* **TRY IT**
What follows is a set of records; restate each one word for word and drop the pictures.

* **TASK MATERIAL**
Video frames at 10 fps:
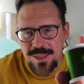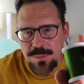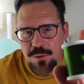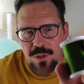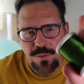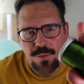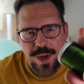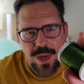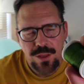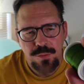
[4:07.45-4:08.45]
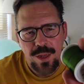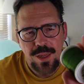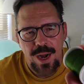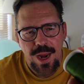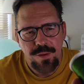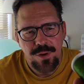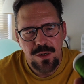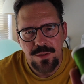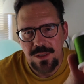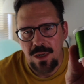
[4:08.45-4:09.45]
a spool of rayon thread that I haven't
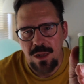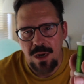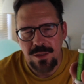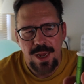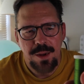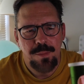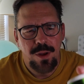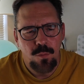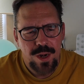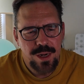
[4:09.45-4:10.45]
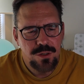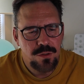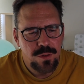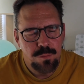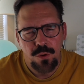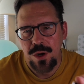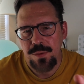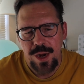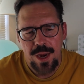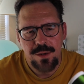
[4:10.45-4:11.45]
used in a long time. When I do
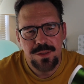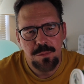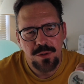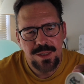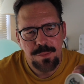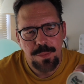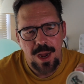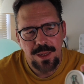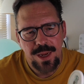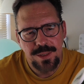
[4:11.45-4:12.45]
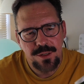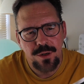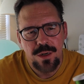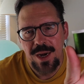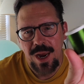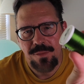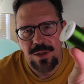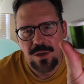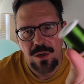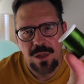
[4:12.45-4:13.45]
embroidery, I use mostly polyester, but I have a
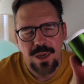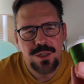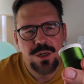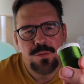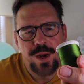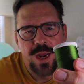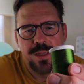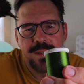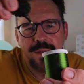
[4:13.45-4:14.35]
little collection of rayons,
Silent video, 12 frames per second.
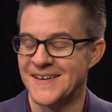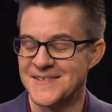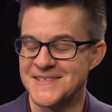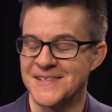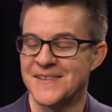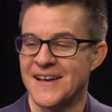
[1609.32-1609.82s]

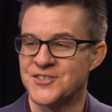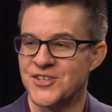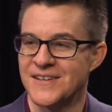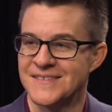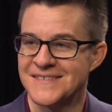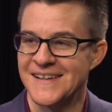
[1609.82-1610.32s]
selection,
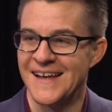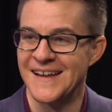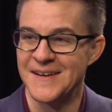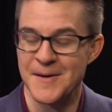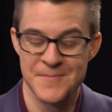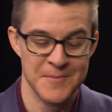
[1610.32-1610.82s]

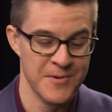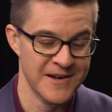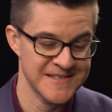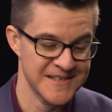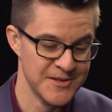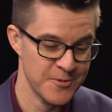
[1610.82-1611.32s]
and I'm
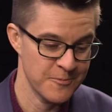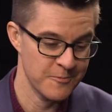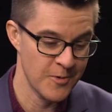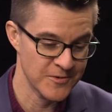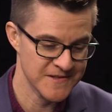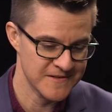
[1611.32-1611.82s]
impressed that you
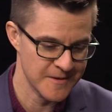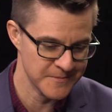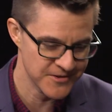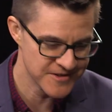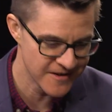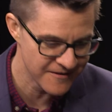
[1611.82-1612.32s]
roasted them
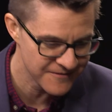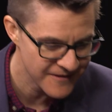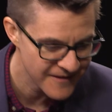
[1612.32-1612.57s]
yourself.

* **YOUR RESPONSE**
Video frames at 10 fps:
[4:07.45-4:08.45]
[4:08.45-4:09.45]
a spool of rayon thread that I haven't
[4:09.45-4:10.45]
[4:10.45-4:11.45]
used in a long time. When I do
[4:11.45-4:12.45]
[4:12.45-4:13.45]
embroidery, I use mostly polyester, but I have a
[4:13.45-4:14.35]
little collection of rayons,
Silent video, 12 frames per second.
[1609.32-1609.82s]

[1609.82-1610.32s]
selection,
[1610.32-1610.82s]

[1610.82-1611.32s]
and I'm
[1611.32-1611.82s]
impressed that you
[1611.82-1612.32s]
roasted them
[1612.32-1612.57s]
yourself.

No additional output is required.